Noise is a fluctuation in time, a deviation from the average. Humans and other animals carry a common example in their heartbeats, where 1/f noise can be detected as a deviation from normal pulse. In nanomaterials, such as the tiny circuits in semiconductor electronics, the noise generated by the random motion of a single electron can be devastating, since there are so few electrons in the system.

Vinokur and his team showed that the 1/f noise in doped semiconductors, the platform for all modern electronics, originates in the random distribution of impurities and the mutual interaction of the many electrons surrounding them. These two ingredients — randomness and interaction — trap electrons in the Coulomb glass, a state like window glass where electrons move by hopping from one random location to another. 1/f noise arises from the electrons; hopping motion.
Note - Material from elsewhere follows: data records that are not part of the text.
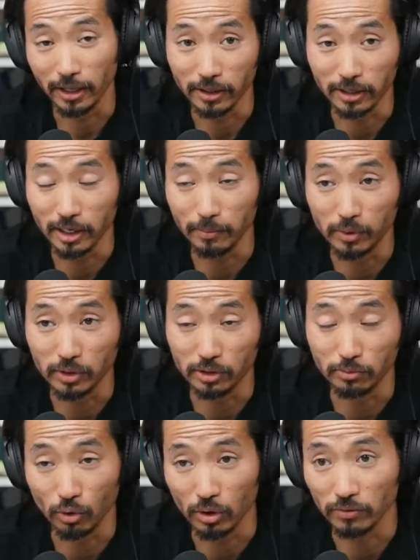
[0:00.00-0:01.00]
And the Nimbus
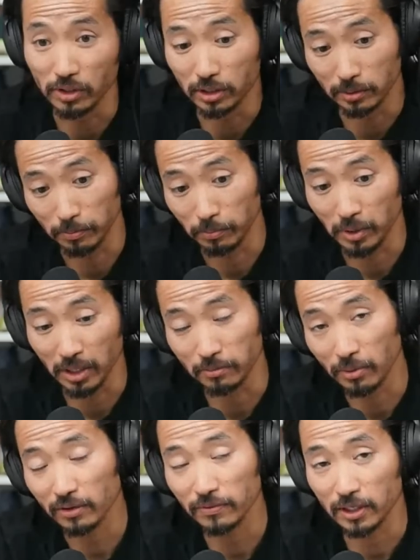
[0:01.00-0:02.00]
is more of this
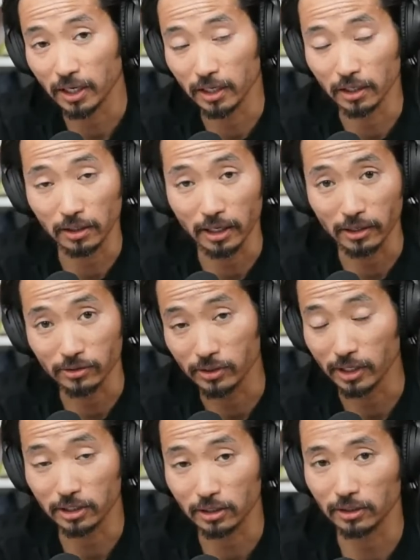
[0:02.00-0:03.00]
big puffy kind of cloud. So
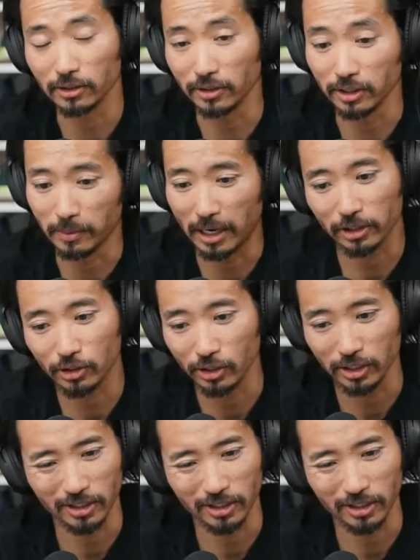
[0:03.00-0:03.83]
that's clearly the max.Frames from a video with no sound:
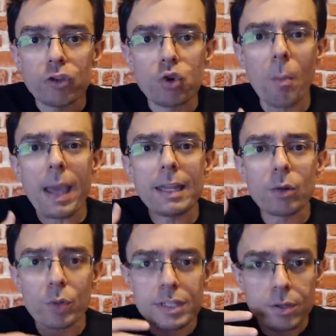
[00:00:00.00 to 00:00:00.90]
too
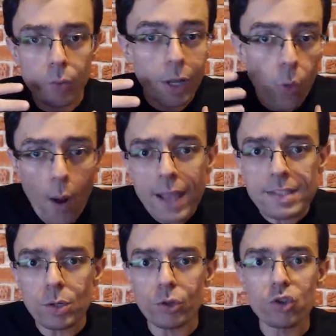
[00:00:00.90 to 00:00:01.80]
many re
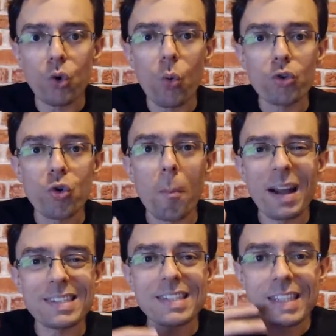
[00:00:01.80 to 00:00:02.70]
requests or too too
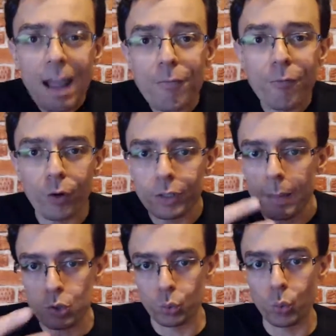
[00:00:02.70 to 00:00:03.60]
much stuff for
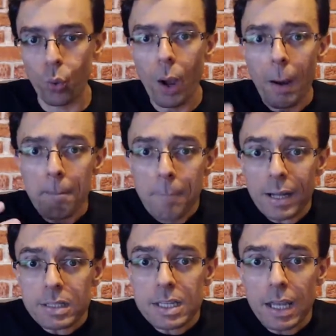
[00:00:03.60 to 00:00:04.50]
them to do
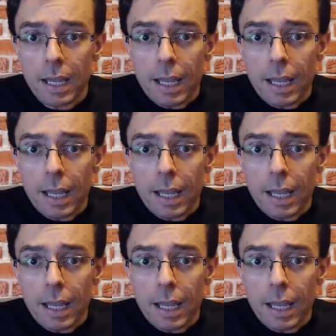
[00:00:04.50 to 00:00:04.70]
but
After discovering the theoretical connection between 1/f noise and formation of the Coulomb glass, Vinokur and his collaborators confirmed it with large-scale computer simulations: suppression of the interactions was found to remove the Coulomb glass behavior and 1/f noise.

"Our results," Vinokour said, "establish that one-over-f noise is a generic property of Coulomb glasses and, moreover, of a wide class of random interacting systems and phenomena ranging from mechanical properties of real materials and electric properties of electronic devices to fluctuations in the traffic of computer networks and the Internet."

These research findings were published in the May 11 issue of Physical Review Letters.

Collaborators on this research were Vinokur and Andreas Glatz, at Argonne, Y.M. Galperin from University of Oslo, Oslo, Norway, and A.F. Ioffe of the Physico-Technical Institute of the Russian Academy of Sciences, St. Petersburg, Russia.